Honesty is a Road to Happiness
Apr 25th, 2006 by leodini
Many pathways lead to happiness. One of these, I believe, is honesty. Parents should build it early in the mind and heart of their children.
A perceptive parent can find good reasons for cultivating honesty early in his child’s life. One, is to take advantage of the stage when the child’s sponge-like mind absorbs information quickly. Another, is to plant the seeds of virtues in the child’s heart while it is still a fertile breeding ground for positive values to take roots and flourish easily.

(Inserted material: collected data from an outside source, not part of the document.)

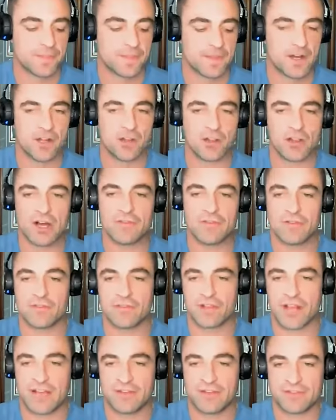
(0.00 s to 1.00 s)
a love of
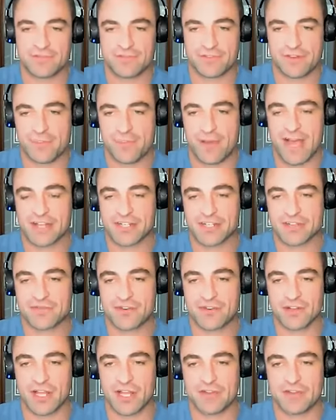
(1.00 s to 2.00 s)
life, a passion
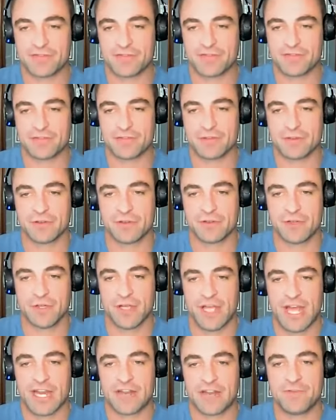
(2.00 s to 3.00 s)
for life.
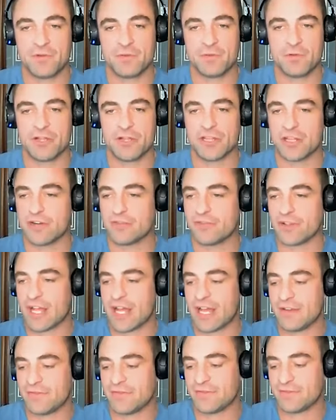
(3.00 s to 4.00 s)
And if you really love
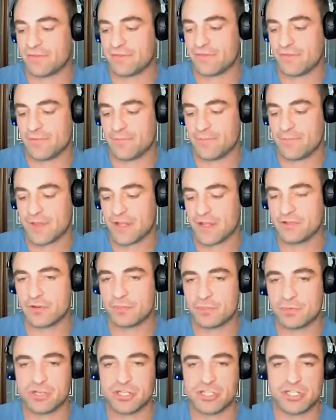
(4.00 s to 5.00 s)
life and you
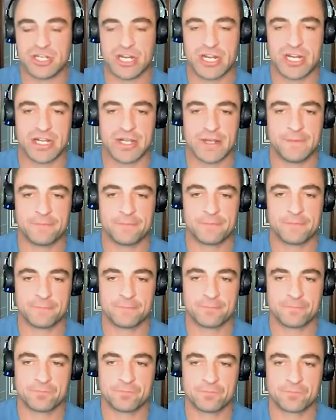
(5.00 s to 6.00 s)
appreciate it,
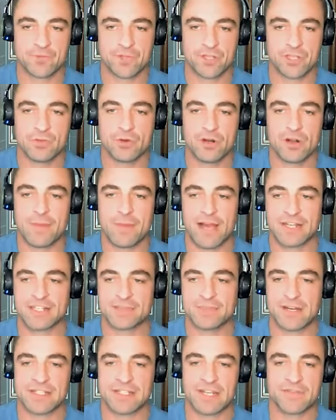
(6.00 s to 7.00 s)
you want to
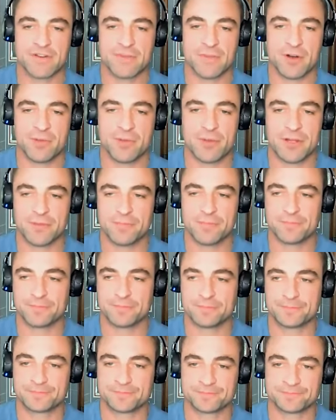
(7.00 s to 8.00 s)
maximize every moment.
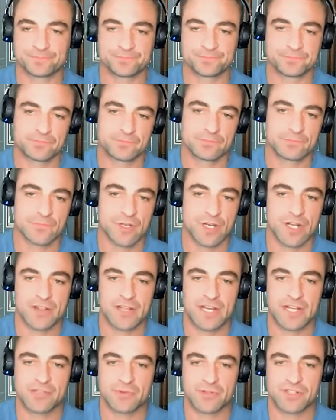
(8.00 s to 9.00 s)
And
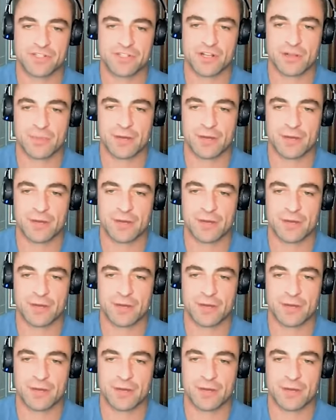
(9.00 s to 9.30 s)
that's what it's all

I believe that a child who matures into an honest person holds superior possibilities for a good life compared to a dishonest person. Honesty may not ensure wealth. Scores of honest persons have ended up poor while their dishonest counterparts have made it to the millionaires’ list. However, the honest person will most likely find contentment in a life built by honesty.

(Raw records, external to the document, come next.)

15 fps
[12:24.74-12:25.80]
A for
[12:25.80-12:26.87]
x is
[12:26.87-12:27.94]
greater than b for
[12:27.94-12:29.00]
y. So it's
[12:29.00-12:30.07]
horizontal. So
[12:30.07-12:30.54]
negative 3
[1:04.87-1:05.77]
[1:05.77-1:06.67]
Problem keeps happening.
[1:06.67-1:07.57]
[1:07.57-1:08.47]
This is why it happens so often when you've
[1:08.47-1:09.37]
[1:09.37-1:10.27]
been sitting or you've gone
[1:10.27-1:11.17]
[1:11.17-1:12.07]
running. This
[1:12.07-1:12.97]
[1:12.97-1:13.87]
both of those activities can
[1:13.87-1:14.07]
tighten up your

An upright person has more opportunities to gain public approbation. Society is often keen on applauding integrity and penalizing dishonesty.

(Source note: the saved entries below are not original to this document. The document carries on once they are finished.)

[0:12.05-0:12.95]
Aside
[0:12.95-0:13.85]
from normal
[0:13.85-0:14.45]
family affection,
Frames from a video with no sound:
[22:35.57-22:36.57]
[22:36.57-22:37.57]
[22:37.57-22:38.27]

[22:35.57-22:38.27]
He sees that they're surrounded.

That may be the reason every now and then media regales us with stories of honesty that make us swoon over the honest person and his good deed. The celebrated case of honesty of an elementary-age girl, living in a tumbledown house, is one such heartwarming story.
This is not to take away from the honest girl’s credits, hosannas, public paeans, and financial help she has been receiving since her good deed broke into public consciousness. She deserves all those for returning, instead of keeping to herself, a bundle of cash and checks she found on a street.
I’m sure returning the money is worthy of our applause. But the way the press jubilates over her deed and turns it into a media event worries me. Has honesty become so uncommon that when one exhibits it, it strikes awe in the heart of society?
In Christian nations, honesty and other virtues should be the norm and not the exception. A media ecstatic over an honest girl’s deed may help spread a national culture of honesty. However, it also underscores a glossed-over fact—that honesty has become so scarce that when someone demonstrates it, it blows everybody away.
I’m happy for how things have turned brightly for the honest girl. It proves that honesty is still alive (and appreciated) by society, although she may be a vanishing breed.
However, i f Christians practice Christian virtues, as they should, then media need not be convulsed with euphoria over an honest deed. Honesty, if one turns it into a way of life, need not bring in the drum-and-bugle corps every time someone practices it.